[Extracted records]
-- Opening Marker --
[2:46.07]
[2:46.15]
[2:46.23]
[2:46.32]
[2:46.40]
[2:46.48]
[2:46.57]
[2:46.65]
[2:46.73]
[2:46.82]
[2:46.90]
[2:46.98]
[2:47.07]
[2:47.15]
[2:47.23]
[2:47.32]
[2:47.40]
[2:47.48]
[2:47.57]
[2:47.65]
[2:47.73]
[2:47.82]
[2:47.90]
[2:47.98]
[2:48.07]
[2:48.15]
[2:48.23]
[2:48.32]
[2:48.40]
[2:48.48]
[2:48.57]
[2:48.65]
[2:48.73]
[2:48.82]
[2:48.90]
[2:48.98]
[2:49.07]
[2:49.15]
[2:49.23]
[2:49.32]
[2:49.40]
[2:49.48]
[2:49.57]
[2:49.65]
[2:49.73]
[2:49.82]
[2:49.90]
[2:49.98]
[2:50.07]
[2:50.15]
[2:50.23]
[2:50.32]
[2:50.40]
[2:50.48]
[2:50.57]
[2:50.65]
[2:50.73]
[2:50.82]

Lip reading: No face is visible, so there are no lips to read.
-- Closing Marker --
#### THE TASK
Print out the complete data above, character for character.

#### WRITTEN SOLUTION
[2:46.07]
[2:46.15]
[2:46.23]
[2:46.32]
[2:46.40]
[2:46.48]
[2:46.57]
[2:46.65]
[2:46.73]
[2:46.82]
[2:46.90]
[2:46.98]
[2:47.07]
[2:47.15]
[2:47.23]
[2:47.32]
[2:47.40]
[2:47.48]
[2:47.57]
[2:47.65]
[2:47.73]
[2:47.82]
[2:47.90]
[2:47.98]
[2:48.07]
[2:48.15]
[2:48.23]
[2:48.32]
[2:48.40]
[2:48.48]
[2:48.57]
[2:48.65]
[2:48.73]
[2:48.82]
[2:48.90]
[2:48.98]
[2:49.07]
[2:49.15]
[2:49.23]
[2:49.32]
[2:49.40]
[2:49.48]
[2:49.57]
[2:49.65]
[2:49.73]
[2:49.82]
[2:49.90]
[2:49.98]
[2:50.07]
[2:50.15]
[2:50.23]
[2:50.32]
[2:50.40]
[2:50.48]
[2:50.57]
[2:50.65]
[2:50.73]
[2:50.82]

Lip reading: No face is visible, so there are no lips to read.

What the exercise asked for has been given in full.